Customer Communication AI
Emagia incorporates generative AI for customer communication, enhancing dispute management and proactive reminders. Its live reconciliation interface allows customers to track payments in real time, while AI chatbots handle common queries and remittance matching tasks. This improves customer satisfaction while reducing AR team workload.
Compliance and Audit Transparency
Audit transparency and compliance safeguards are embedded into Emagia’s workflows. Every reconciled transaction is logged, traceable, and audit-ready. This ensures businesses remain compliant with evolving regulations while maintaining proactive fraud prevention strategies.
Efficiency and Scalability for Growth
As businesses scale, Emagia grows with them. Its AI reconciliation adapts to increased transaction volumes, new payment gateways automation, and complex digital payment workflows. This scalability ensures organizations remain competitive in fast-paced markets while keeping financial operations lean and efficient.
Frequently Asked Questions About AI Reconciliation
What is AI reconciliation in accounts receivable?

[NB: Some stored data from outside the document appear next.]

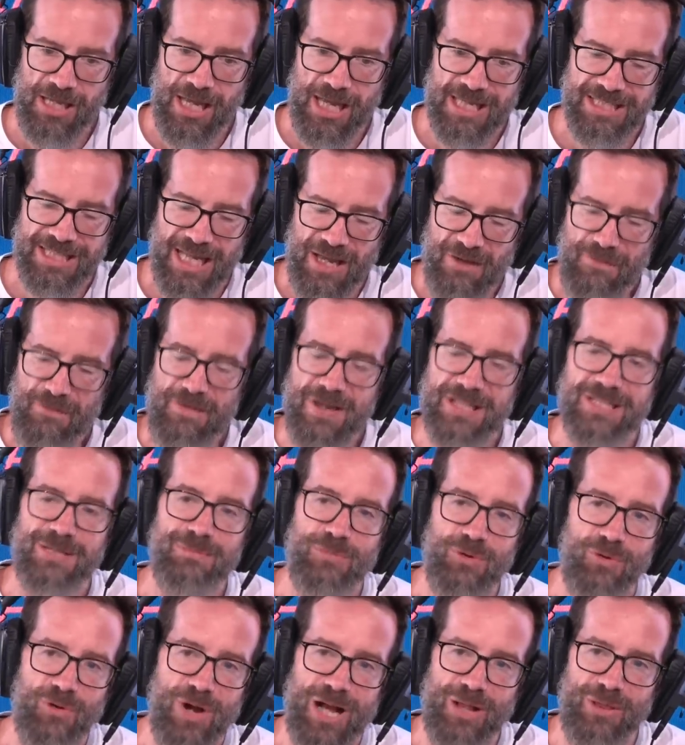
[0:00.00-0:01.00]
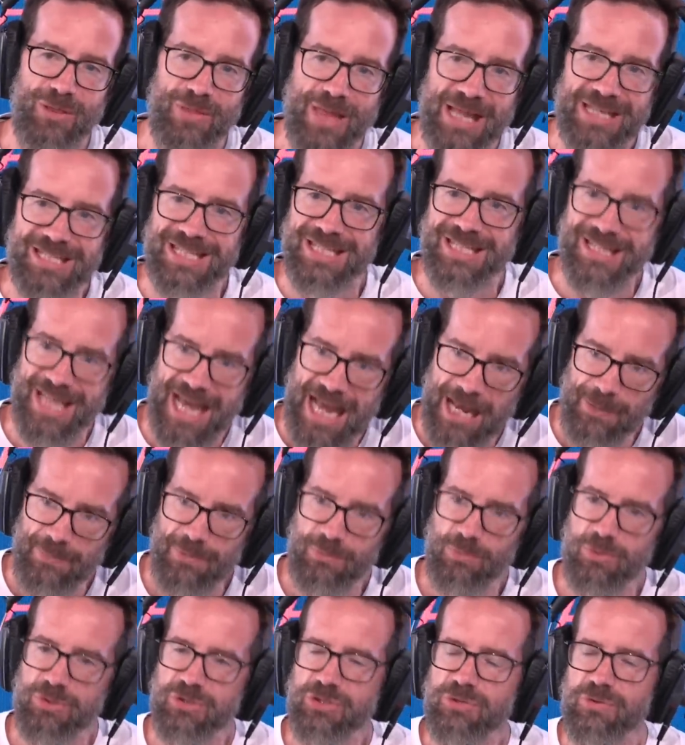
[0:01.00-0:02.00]
has that affected morale that that didn't
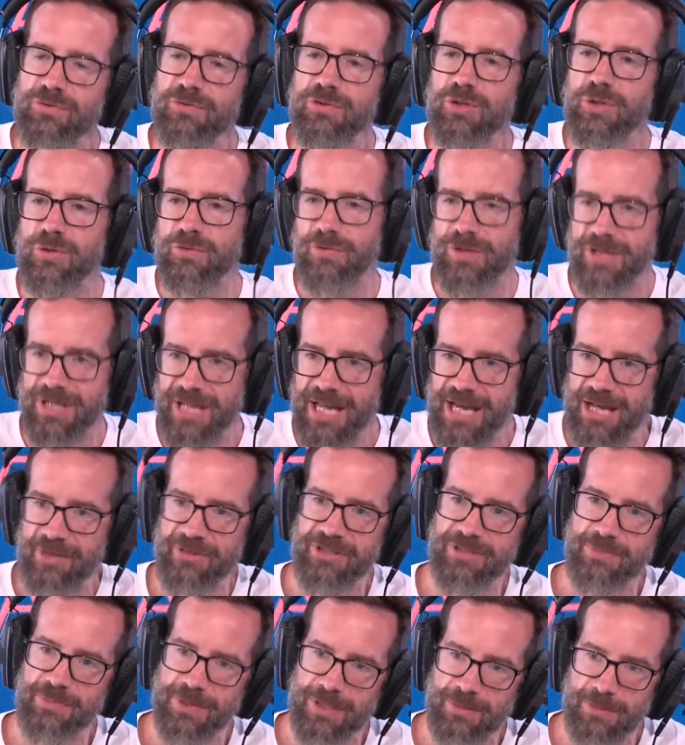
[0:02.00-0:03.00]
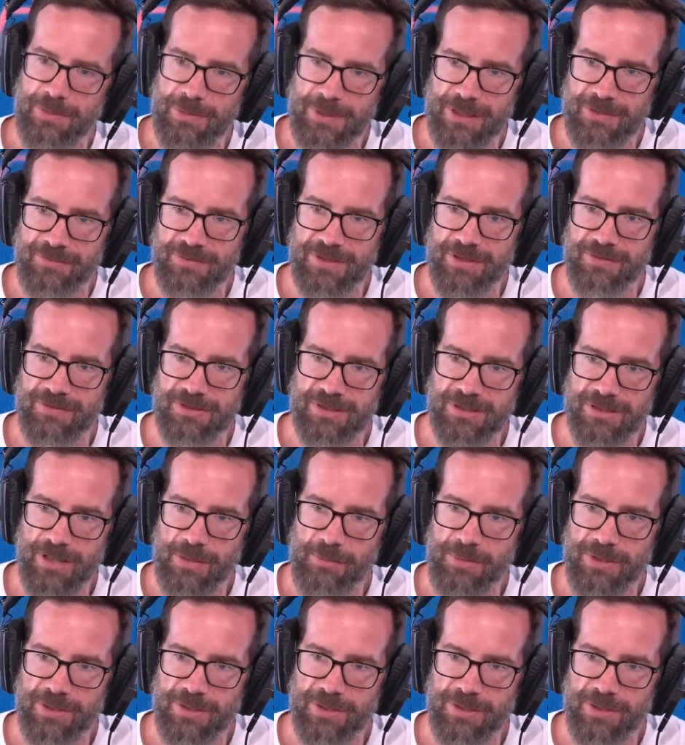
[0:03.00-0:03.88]
happen? What's your view of it now? There's a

AI reconciliation in AR refers to the use of machine learning algorithms and workflow automation to match, validate, and post payments automatically. It reduces manual intervention and improves accuracy.
How does AI improve cash application?
AI enhances cash application by extracting remittance details, applying payment matching rules, and posting payments in real time. This speeds up reconciliation and lowers Days Sales Outstanding (DSO).
Can AI reconciliation reduce fraud risks?
Yes, AI reconciliation includes fraud detection tools and proactive fraud prevention safeguards. It monitors transactions for unusual activity and alerts finance teams instantly.
Is AI reconciliation software suitable for small businesses?
Absolutely. Many AI reconciliation solutions, including SaaS-based platforms, are designed to be affordable and scalable, making them suitable for small and medium businesses as well as enterprises.
How does AI handle exception management?
AI automates exception handling by flagging discrepancies, providing root cause analysis, and suggesting corrective actions. This reduces delays and minimizes manual workload for finance teams.
Does AI reconciliation integrate with existing ERP and CRM systems?
Yes. Leading AI reconciliation platforms are designed with broad integration scope, ensuring seamless compatibility with ERP, CRM, and accounting software for end-to-end financial visibility.
What role does NLP play in reconciliation?
Natural Language Processing (NLP) enables AI to extract data from unstructured sources such as remittance emails or PDFs. This improves accuracy in matching payments with invoices.
Conclusion
Payment reconciliation has traditionally been one of the most resource-intensive aspects of accounts receivable management. With the advent of AI reconciliation, organizations are experiencing unprecedented levels of accuracy, efficiency, and scalability. From reducing manual workload and enhancing compliance to enabling predictive analytics and customer-centric communication, AI is redefining AR process transformation.
Businesses that embrace AI-driven reconciliation are not only improving cash flow and reducing Days Sales Outstanding but also positioning themselves for long-term resilience. With adaptive AI, proactive fraud prevention, and integration across ERP, CRM, and payment gateways, the future of reconciliation is intelligent, automated, and customer-focused.
As the financial landscape continues to evolve, companies that invest in AI reconciliation will gain a competitive advantage. They will benefit from digital payment workflows, compliance safeguards, and workflow automation that drive sustainable growth and profitability in an increasingly complex market.